• _Working data_
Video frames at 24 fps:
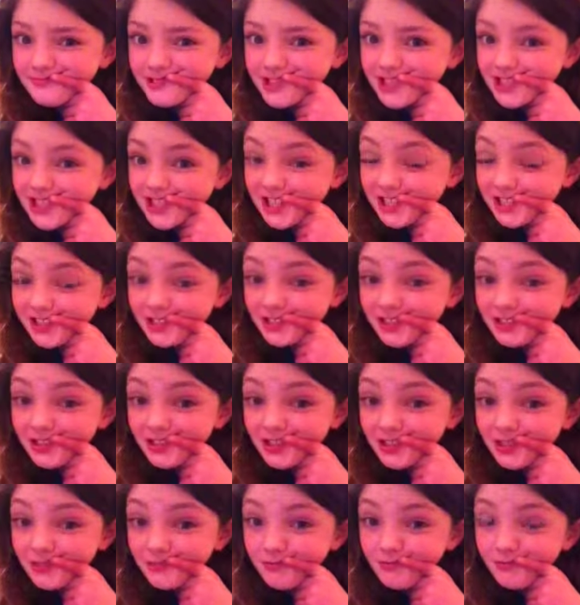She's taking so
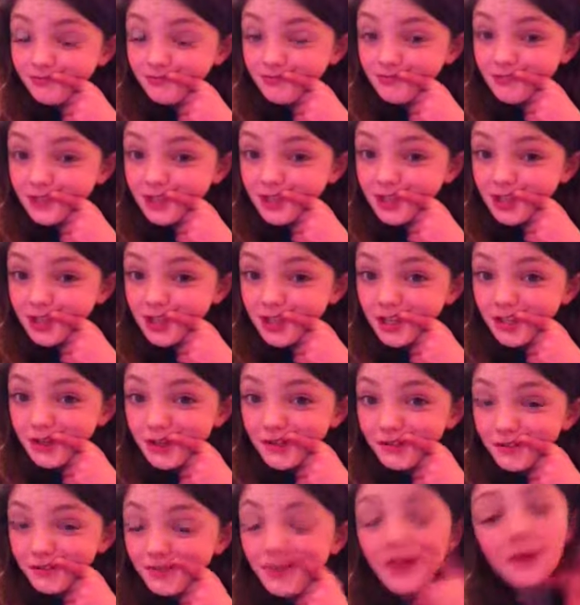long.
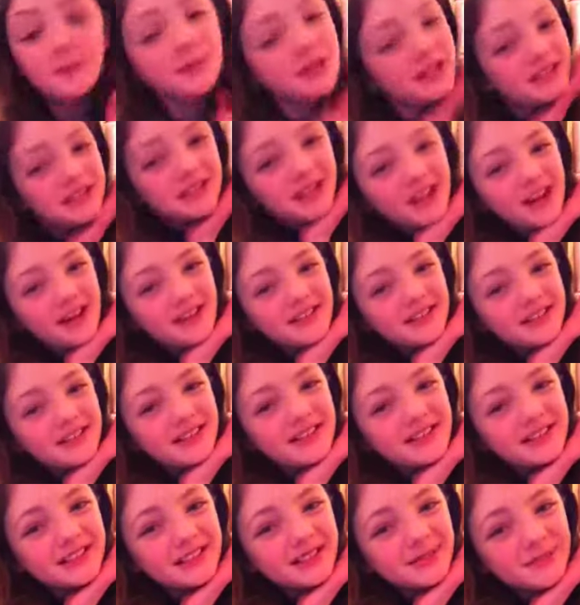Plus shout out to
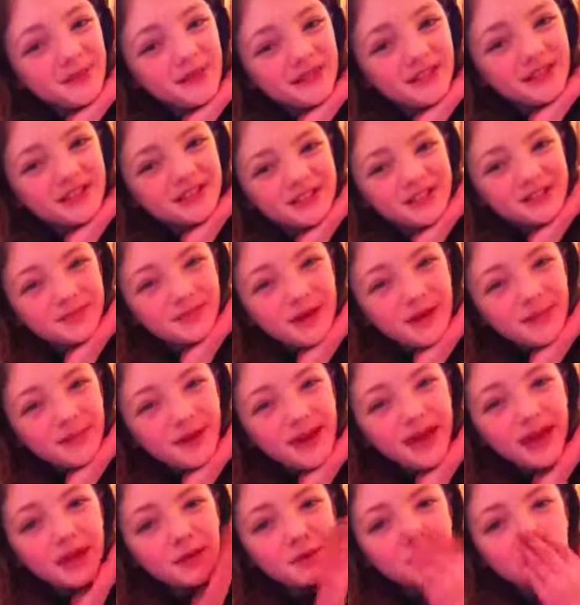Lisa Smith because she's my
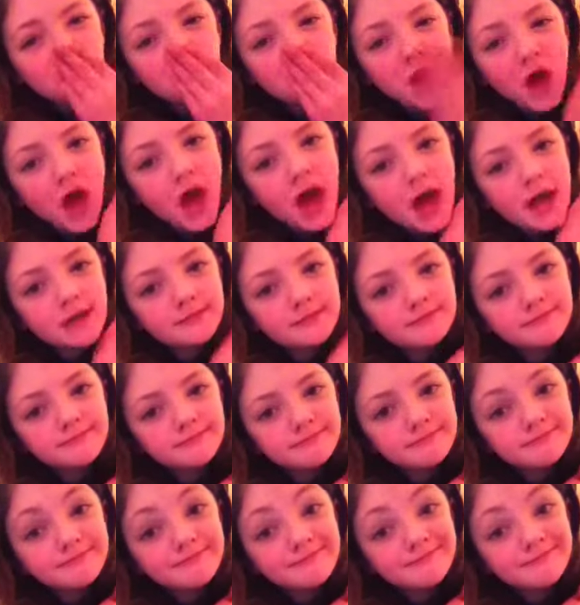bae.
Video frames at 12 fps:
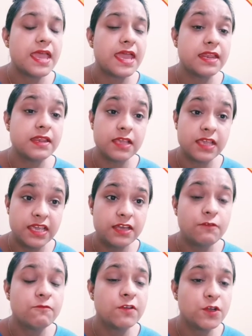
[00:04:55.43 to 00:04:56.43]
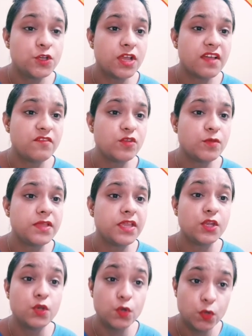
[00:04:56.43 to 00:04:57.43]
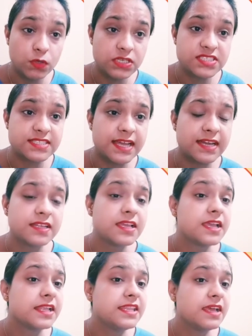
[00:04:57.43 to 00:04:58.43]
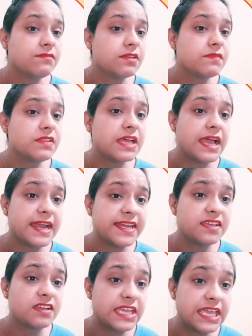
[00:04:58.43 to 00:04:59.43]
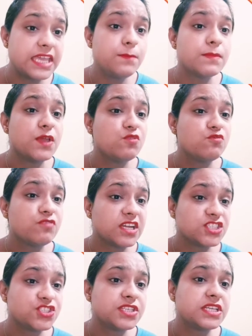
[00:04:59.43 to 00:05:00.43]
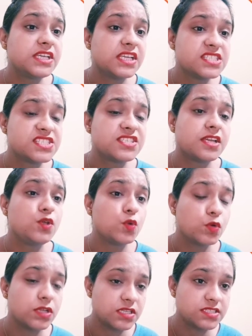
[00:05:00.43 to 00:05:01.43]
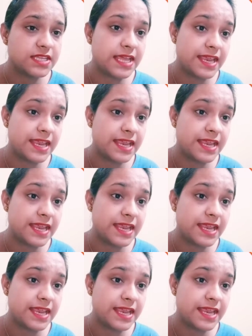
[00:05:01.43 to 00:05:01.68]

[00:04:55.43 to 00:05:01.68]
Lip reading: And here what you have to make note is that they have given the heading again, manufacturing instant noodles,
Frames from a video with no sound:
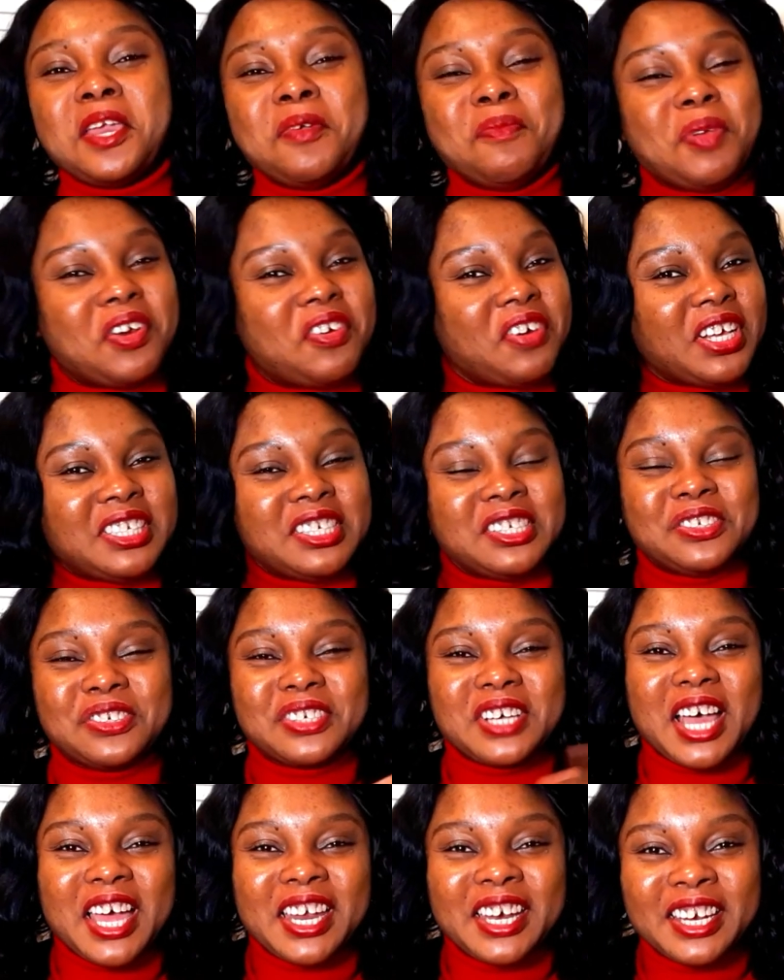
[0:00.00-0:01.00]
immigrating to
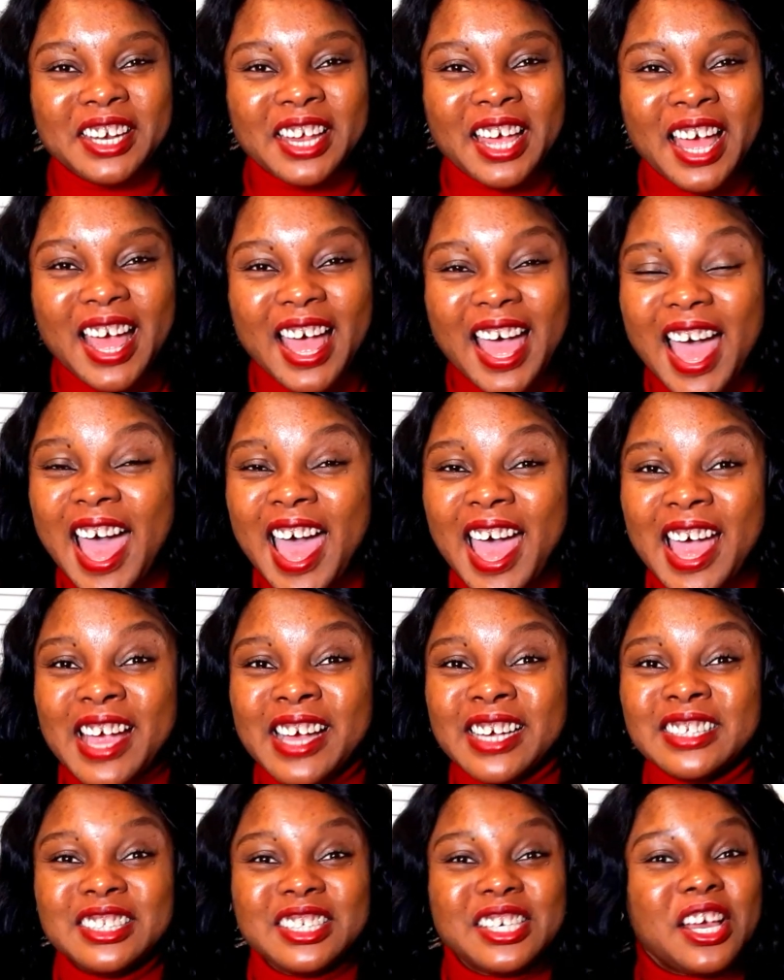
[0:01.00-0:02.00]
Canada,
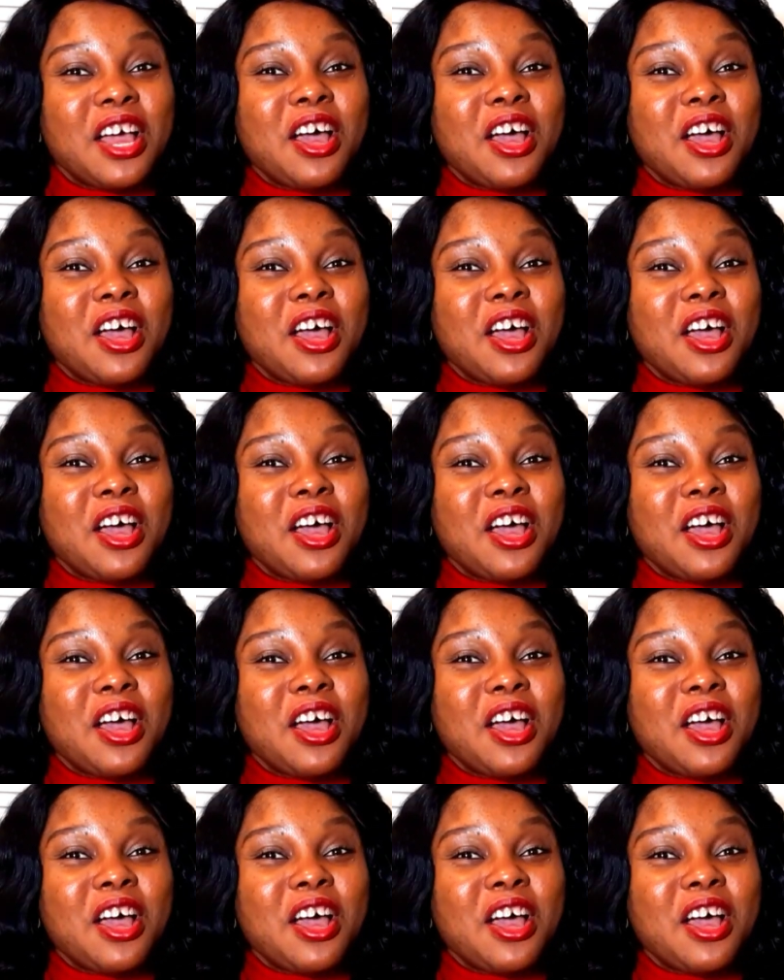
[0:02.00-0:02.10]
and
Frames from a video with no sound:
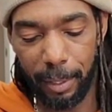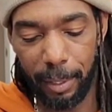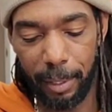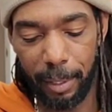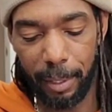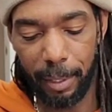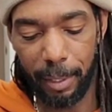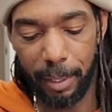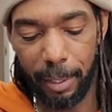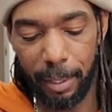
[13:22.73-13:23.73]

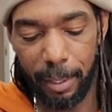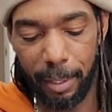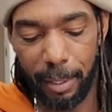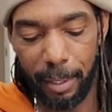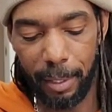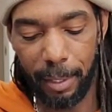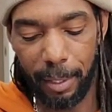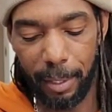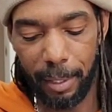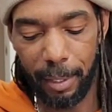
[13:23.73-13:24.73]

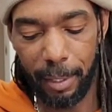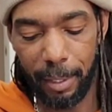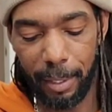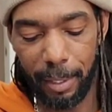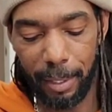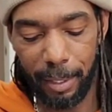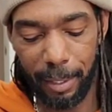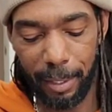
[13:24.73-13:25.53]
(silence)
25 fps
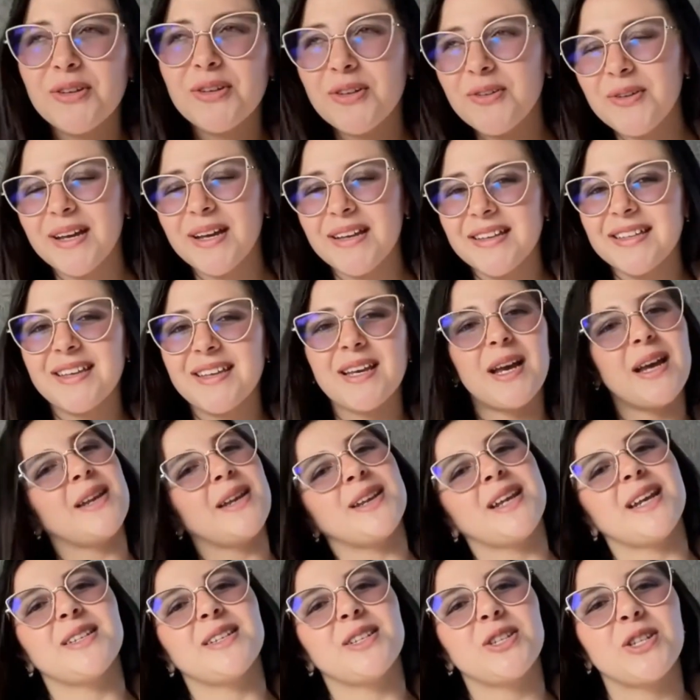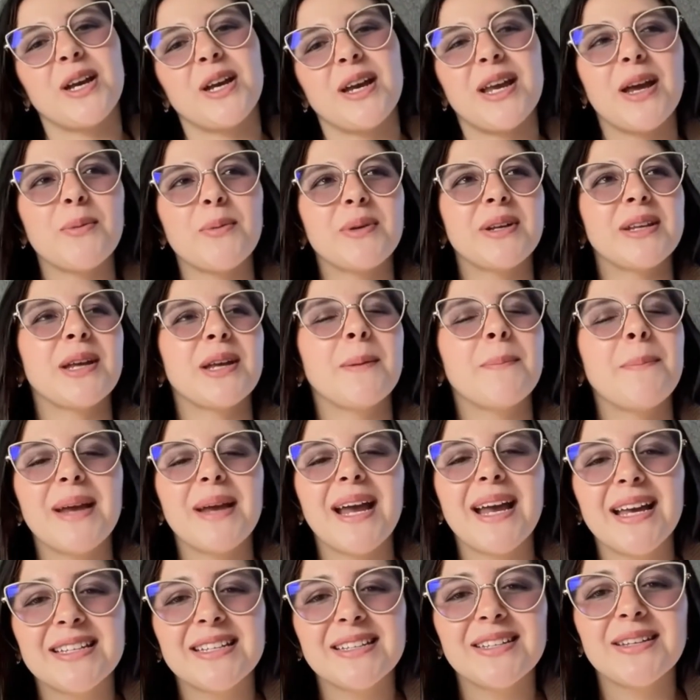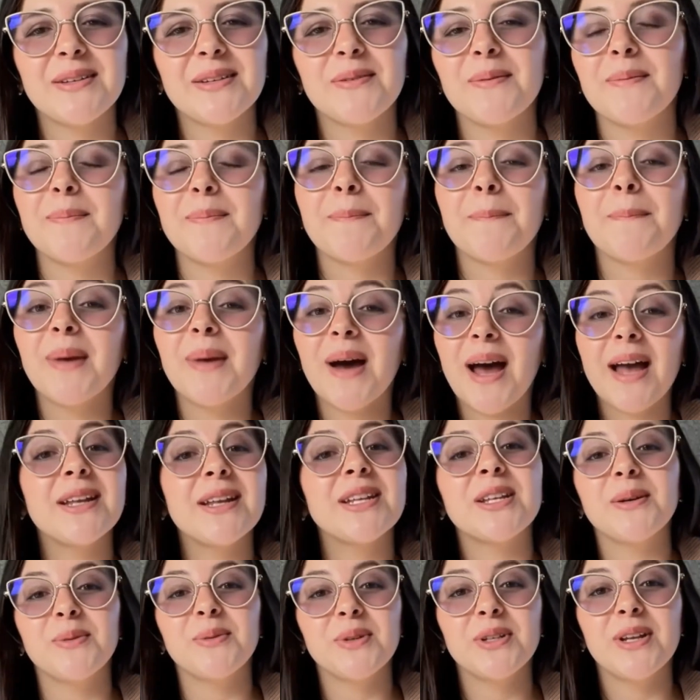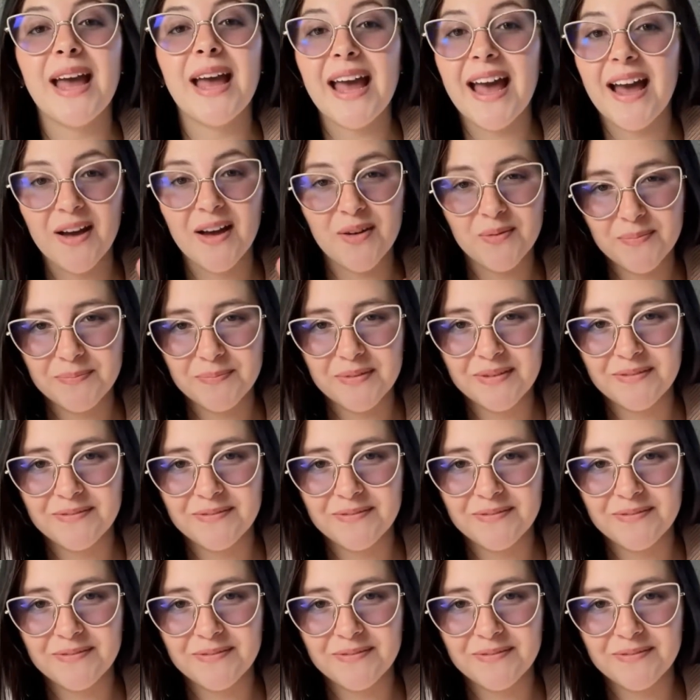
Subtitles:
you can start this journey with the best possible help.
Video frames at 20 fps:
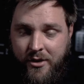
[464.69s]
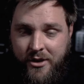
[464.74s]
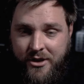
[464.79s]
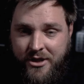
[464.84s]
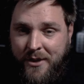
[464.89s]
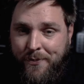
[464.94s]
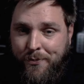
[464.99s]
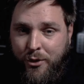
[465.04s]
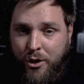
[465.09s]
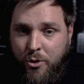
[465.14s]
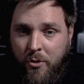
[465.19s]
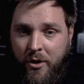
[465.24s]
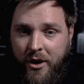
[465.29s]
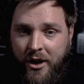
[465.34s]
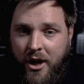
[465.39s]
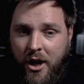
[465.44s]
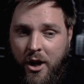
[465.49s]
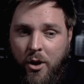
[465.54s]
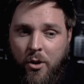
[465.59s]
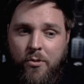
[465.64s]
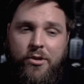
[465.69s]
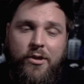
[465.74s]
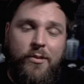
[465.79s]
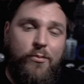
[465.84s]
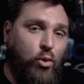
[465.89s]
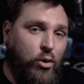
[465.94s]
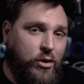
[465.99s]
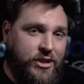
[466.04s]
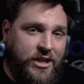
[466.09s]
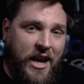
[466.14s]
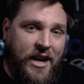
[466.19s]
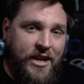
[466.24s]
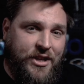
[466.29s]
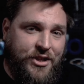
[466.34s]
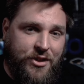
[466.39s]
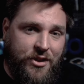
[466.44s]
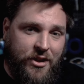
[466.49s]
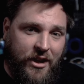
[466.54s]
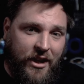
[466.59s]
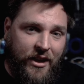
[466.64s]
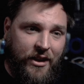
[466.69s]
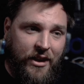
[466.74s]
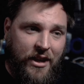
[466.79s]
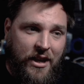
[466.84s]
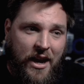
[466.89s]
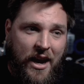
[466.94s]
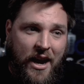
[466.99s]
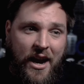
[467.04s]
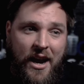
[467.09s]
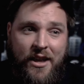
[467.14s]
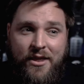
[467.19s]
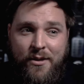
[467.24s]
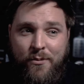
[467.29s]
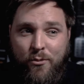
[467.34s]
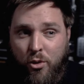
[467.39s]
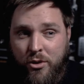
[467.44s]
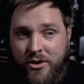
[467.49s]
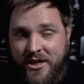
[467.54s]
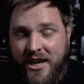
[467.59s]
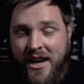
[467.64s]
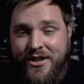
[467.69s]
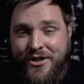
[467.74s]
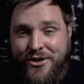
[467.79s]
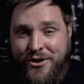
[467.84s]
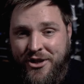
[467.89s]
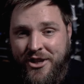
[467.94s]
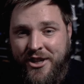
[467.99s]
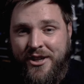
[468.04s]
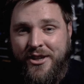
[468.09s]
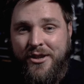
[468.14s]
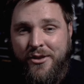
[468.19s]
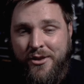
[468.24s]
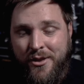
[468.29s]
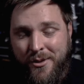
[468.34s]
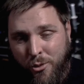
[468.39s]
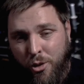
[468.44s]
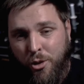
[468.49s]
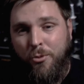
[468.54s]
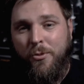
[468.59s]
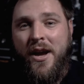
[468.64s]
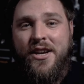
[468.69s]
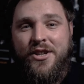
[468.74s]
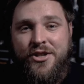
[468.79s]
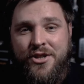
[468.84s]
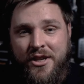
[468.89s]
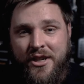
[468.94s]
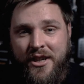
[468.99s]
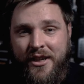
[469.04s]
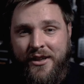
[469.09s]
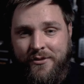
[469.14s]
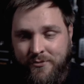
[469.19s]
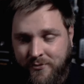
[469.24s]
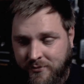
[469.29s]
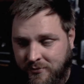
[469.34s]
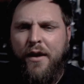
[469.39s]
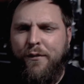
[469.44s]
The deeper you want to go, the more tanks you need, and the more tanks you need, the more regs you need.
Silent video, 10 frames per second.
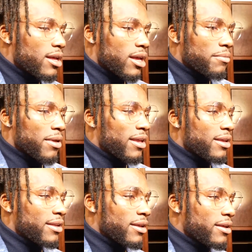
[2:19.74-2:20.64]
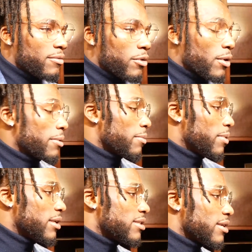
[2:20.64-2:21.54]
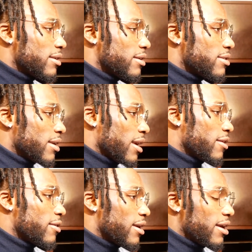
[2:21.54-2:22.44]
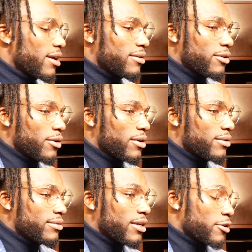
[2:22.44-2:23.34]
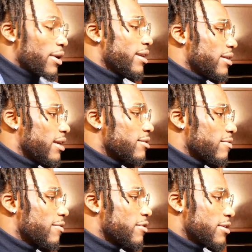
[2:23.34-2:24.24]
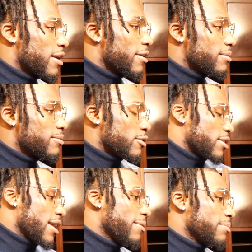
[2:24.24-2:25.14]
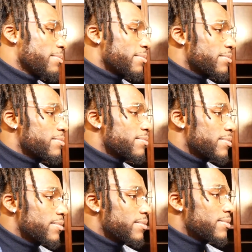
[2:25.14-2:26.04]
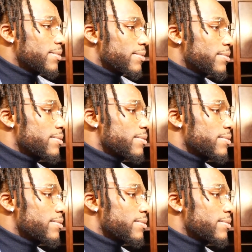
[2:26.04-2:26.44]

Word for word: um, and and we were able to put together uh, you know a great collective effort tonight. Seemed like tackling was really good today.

• _Problem requirements_
All of the records above must be copied exactly, except for the pictures.

• _Written response_
Video frames at 24 fps:
She's taking so
long.
Plus shout out to
Lisa Smith because she's my
bae.
Video frames at 12 fps:
[00:04:55.43 to 00:04:56.43]
[00:04:56.43 to 00:04:57.43]
[00:04:57.43 to 00:04:58.43]
[00:04:58.43 to 00:04:59.43]
[00:04:59.43 to 00:05:00.43]
[00:05:00.43 to 00:05:01.43]
[00:05:01.43 to 00:05:01.68]

[00:04:55.43 to 00:05:01.68]
Lip reading: And here what you have to make note is that they have given the heading again, manufacturing instant noodles,
Frames from a video with no sound:
[0:00.00-0:01.00]
immigrating to
[0:01.00-0:02.00]
Canada,
[0:02.00-0:02.10]
and
Frames from a video with no sound:
[13:22.73-13:23.73]

[13:23.73-13:24.73]

[13:24.73-13:25.53]
(silence)
25 fps
Subtitles:
you can start this journey with the best possible help.
Video frames at 20 fps:
[464.69s]
[464.74s]
[464.79s]
[464.84s]
[464.89s]
[464.94s]
[464.99s]
[465.04s]
[465.09s]
[465.14s]
[465.19s]
[465.24s]
[465.29s]
[465.34s]
[465.39s]
[465.44s]
[465.49s]
[465.54s]
[465.59s]
[465.64s]
[465.69s]
[465.74s]
[465.79s]
[465.84s]
[465.89s]
[465.94s]
[465.99s]
[466.04s]
[466.09s]
[466.14s]
[466.19s]
[466.24s]
[466.29s]
[466.34s]
[466.39s]
[466.44s]
[466.49s]
[466.54s]
[466.59s]
[466.64s]
[466.69s]
[466.74s]
[466.79s]
[466.84s]
[466.89s]
[466.94s]
[466.99s]
[467.04s]
[467.09s]
[467.14s]
[467.19s]
[467.24s]
[467.29s]
[467.34s]
[467.39s]
[467.44s]
[467.49s]
[467.54s]
[467.59s]
[467.64s]
[467.69s]
[467.74s]
[467.79s]
[467.84s]
[467.89s]
[467.94s]
[467.99s]
[468.04s]
[468.09s]
[468.14s]
[468.19s]
[468.24s]
[468.29s]
[468.34s]
[468.39s]
[468.44s]
[468.49s]
[468.54s]
[468.59s]
[468.64s]
[468.69s]
[468.74s]
[468.79s]
[468.84s]
[468.89s]
[468.94s]
[468.99s]
[469.04s]
[469.09s]
[469.14s]
[469.19s]
[469.24s]
[469.29s]
[469.34s]
[469.39s]
[469.44s]
The deeper you want to go, the more tanks you need, and the more tanks you need, the more regs you need.
Silent video, 10 frames per second.
[2:19.74-2:20.64]
[2:20.64-2:21.54]
[2:21.54-2:22.44]
[2:22.44-2:23.34]
[2:23.34-2:24.24]
[2:24.24-2:25.14]
[2:25.14-2:26.04]
[2:26.04-2:26.44]

Word for word: um, and and we were able to put together uh, you know a great collective effort tonight. Seemed like tackling was really good today.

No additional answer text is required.